On October 1, 2021, by a 5–4 majority, the Supreme Court of Canada held that Ontario was permitted to reduce the size of Toronto City Council during the 2018 municipal election.

=== Majority opinion ===
The majority opinion, written by Justices Richard Wagner and Russell Brown, confirmed the court's prior holdings that freedom of expression under the Charter has both positive and negative dimensions, and that positive claims may be recognised in "exceptional and narrow" circumstances. Negative obligations require the government to refrain from acting or doing something, while positive obligations require the government to act in a certain way. The court held that the city's freedom of expression claim was best characterised as positive, it then proceeded apply the legal framework for positive 2(b) claims identified in Baier v. Alberta and determined that the council cut did not meet the high bar necessary to establish a positive breach under section 2(b).

Under the ruling, provinces may change the rules for municipal elections so long as such changes do not amount to "substantial interference" with free expression. In the majority's view, the Ontario statute did not prevent "meaningful expression", and was therefore consistent with section 2(b).

The majority affirming the opinion of the Court of Appeal, that unwritten constitutional principles cannot invalidate legislation on their own. Full legal force exists for unwritten constitutional provisions in the context of aiding interpretation of written provisions, where the unwritten provisions are used to fill gaps that allow the constitution to flow by implication, or otherwise fill gaps in important questions.

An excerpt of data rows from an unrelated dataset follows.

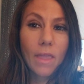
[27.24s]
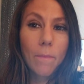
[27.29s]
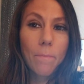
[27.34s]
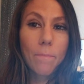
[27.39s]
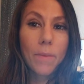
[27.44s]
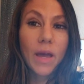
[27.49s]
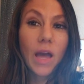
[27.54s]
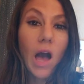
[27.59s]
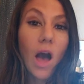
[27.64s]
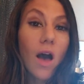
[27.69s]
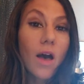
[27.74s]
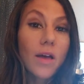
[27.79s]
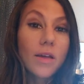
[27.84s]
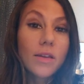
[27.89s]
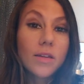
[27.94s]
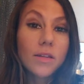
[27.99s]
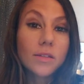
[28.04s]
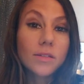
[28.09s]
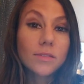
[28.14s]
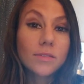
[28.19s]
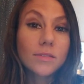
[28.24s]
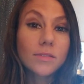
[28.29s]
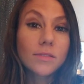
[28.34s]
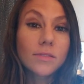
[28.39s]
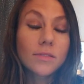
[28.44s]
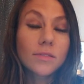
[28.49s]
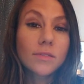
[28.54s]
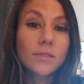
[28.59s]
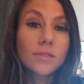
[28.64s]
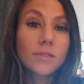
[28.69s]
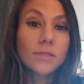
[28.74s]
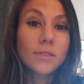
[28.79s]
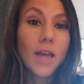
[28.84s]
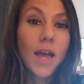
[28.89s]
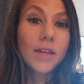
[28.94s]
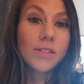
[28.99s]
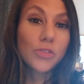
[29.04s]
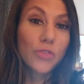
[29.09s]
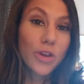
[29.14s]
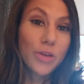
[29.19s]
But God
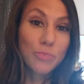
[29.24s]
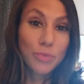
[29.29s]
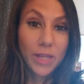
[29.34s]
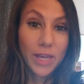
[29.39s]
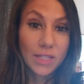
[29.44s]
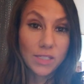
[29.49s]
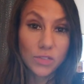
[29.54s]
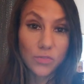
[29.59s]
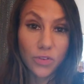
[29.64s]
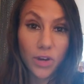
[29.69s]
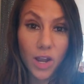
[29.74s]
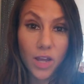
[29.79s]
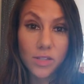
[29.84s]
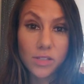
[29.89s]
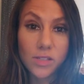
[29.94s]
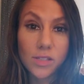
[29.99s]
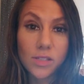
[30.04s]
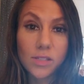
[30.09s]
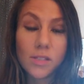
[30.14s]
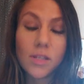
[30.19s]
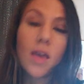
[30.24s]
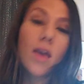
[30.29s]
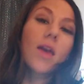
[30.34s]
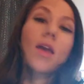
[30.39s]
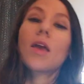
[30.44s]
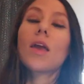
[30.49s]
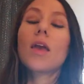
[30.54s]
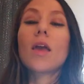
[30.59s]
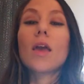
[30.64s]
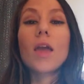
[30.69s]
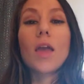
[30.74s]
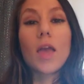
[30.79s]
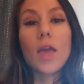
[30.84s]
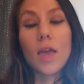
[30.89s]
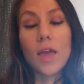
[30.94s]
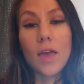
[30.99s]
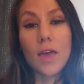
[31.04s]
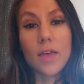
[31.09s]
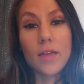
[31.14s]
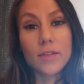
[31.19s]
has great plans for us.
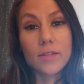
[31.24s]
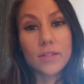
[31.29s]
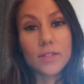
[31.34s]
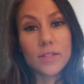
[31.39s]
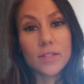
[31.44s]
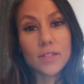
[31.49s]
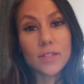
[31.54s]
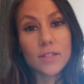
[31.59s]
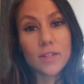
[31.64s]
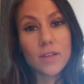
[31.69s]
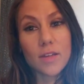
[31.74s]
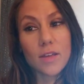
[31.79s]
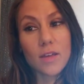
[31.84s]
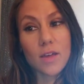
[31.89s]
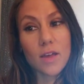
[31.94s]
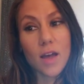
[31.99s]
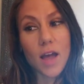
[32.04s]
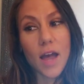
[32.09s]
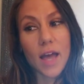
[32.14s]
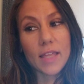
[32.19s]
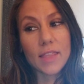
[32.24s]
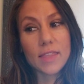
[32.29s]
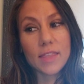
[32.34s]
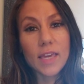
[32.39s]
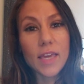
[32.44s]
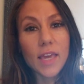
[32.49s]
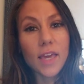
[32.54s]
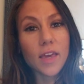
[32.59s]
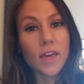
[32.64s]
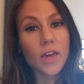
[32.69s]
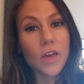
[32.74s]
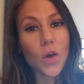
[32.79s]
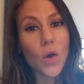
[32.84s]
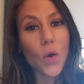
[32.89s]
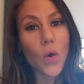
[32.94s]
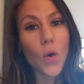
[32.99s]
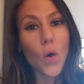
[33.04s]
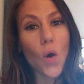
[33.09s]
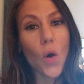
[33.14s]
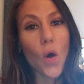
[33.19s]
And I think
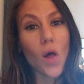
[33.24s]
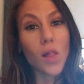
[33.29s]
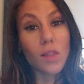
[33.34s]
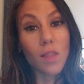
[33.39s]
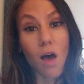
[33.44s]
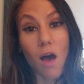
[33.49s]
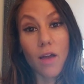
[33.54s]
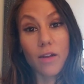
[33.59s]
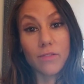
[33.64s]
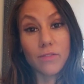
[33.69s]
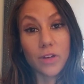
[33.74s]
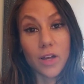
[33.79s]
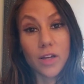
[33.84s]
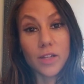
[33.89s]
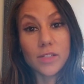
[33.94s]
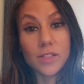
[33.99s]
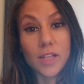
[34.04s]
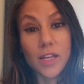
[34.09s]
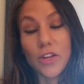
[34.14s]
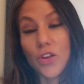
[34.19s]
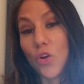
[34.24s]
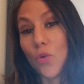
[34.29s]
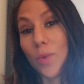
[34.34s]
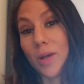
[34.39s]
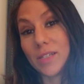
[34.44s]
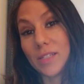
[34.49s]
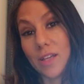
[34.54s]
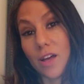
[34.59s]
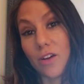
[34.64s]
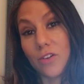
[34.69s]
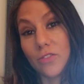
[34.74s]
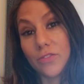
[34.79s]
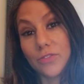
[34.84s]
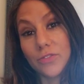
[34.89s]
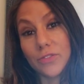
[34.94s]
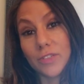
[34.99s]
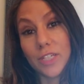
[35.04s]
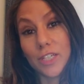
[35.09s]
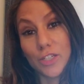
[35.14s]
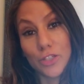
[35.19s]
a lot of us, I know myself
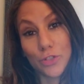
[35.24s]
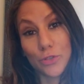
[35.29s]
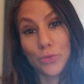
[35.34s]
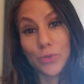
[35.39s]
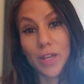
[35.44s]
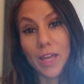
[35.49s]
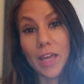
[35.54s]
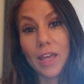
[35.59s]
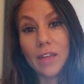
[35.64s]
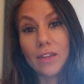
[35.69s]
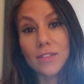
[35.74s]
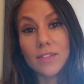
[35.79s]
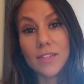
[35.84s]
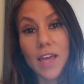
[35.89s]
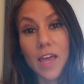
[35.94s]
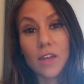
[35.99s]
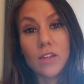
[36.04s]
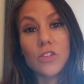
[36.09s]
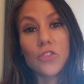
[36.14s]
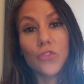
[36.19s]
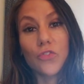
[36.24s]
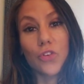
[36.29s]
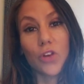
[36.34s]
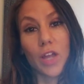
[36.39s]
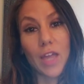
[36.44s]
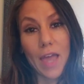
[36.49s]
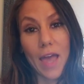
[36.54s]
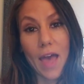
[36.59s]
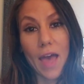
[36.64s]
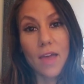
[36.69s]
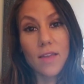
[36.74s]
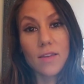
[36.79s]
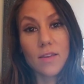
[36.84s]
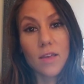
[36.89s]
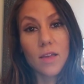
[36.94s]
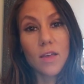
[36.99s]
included, tend to forget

The majority noted that unwritten constitutional principles may be used to interpret the constitution of Canada or to develop legal doctrine about it.

=== Dissenting opinion ===
The dissenting opinion, written by Justice Rosalie Abella, stated that the Better Local Government Act, because it was passed during the election, "breathed instability" into the election and thereby impinged on the freedom of expression. The dissent found that the negative claim under section 2(b) provided in Irwin Toy Ltd v Quebec (AG) was a more appropriate as the claim was about protecting the underlying freedom of expression for those free to participate in the electoral platform. Justice Abella also rejected the majority's findings on the role of unwritten constitutional principles, believing that unwritten principles may be used to invalidate legislation where a provision of a statute is fundamentally at odds with the Constitution's "internal architecture" or "basic constitutional structure".